PROBLEM TO SOLVE |
Set down each line of the records once more, precisely, and omit the pictures.

Data items:

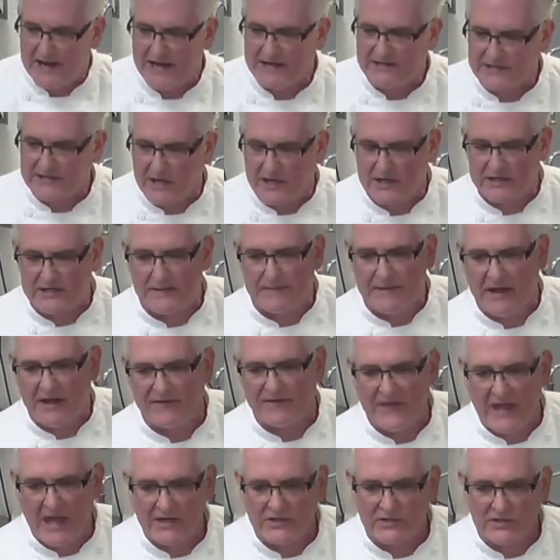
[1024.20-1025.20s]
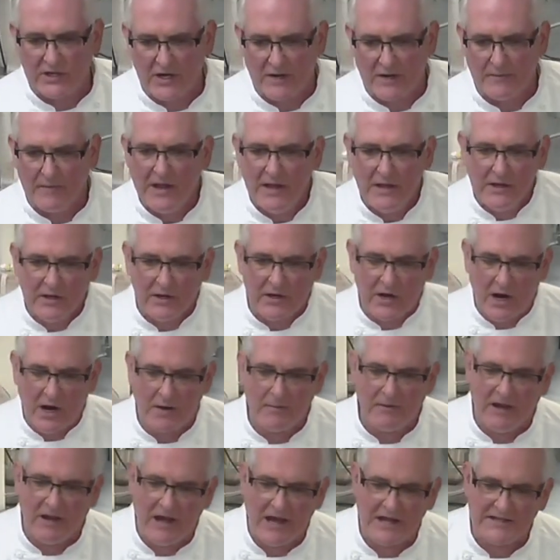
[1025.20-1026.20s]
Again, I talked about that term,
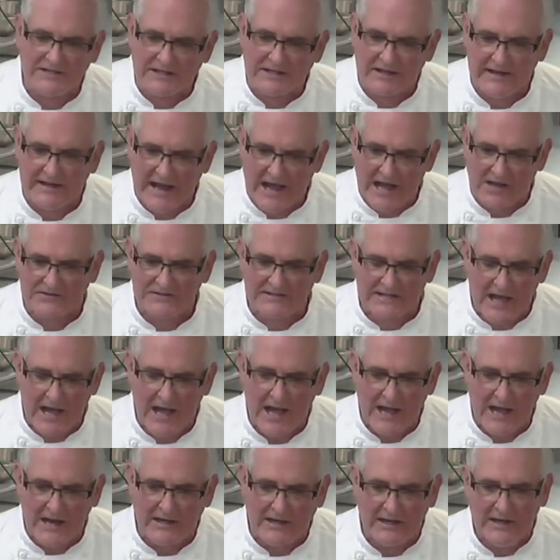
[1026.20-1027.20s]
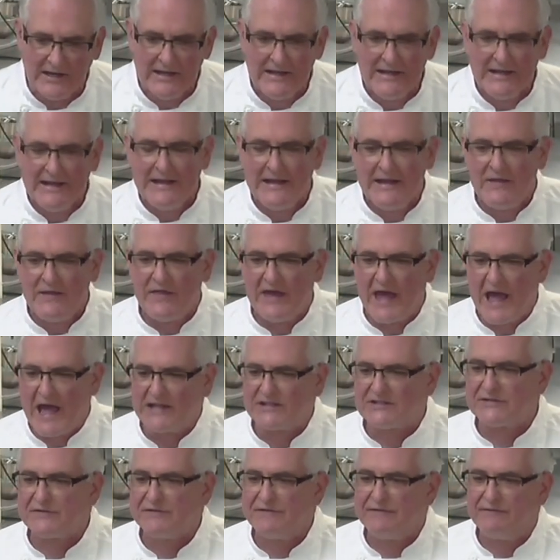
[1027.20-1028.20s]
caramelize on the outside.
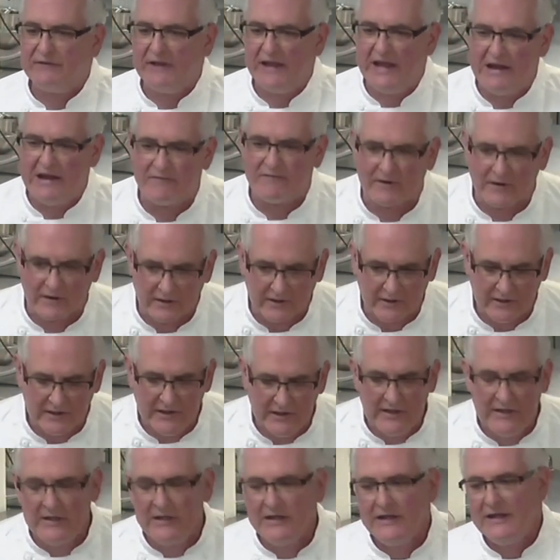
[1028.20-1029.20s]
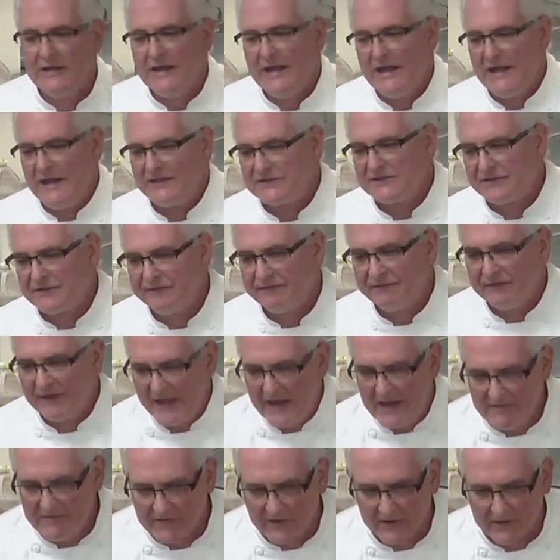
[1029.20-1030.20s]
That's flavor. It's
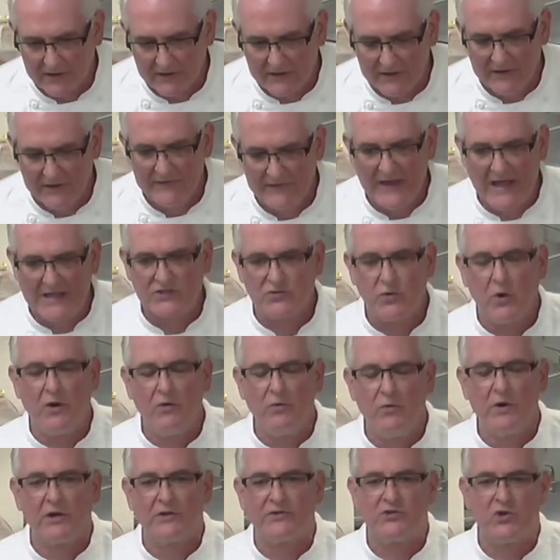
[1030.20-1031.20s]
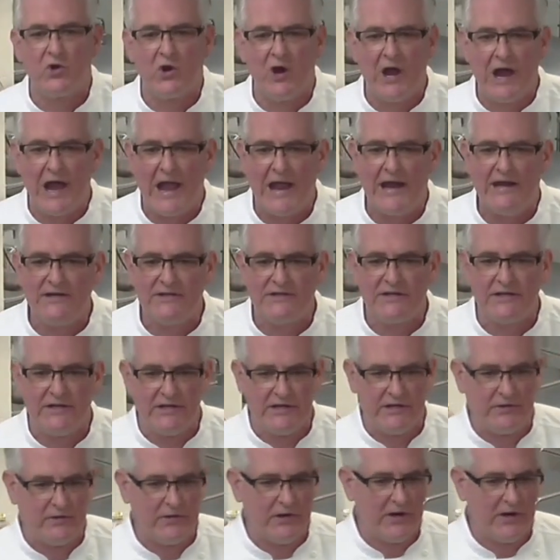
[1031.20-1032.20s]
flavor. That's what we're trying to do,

SOLUTION BELOW |
[1024.20-1025.20s]
[1025.20-1026.20s]
Again, I talked about that term,
[1026.20-1027.20s]
[1027.20-1028.20s]
caramelize on the outside.
[1028.20-1029.20s]
[1029.20-1030.20s]
That's flavor. It's
[1030.20-1031.20s]
[1031.20-1032.20s]
flavor. That's what we're trying to do,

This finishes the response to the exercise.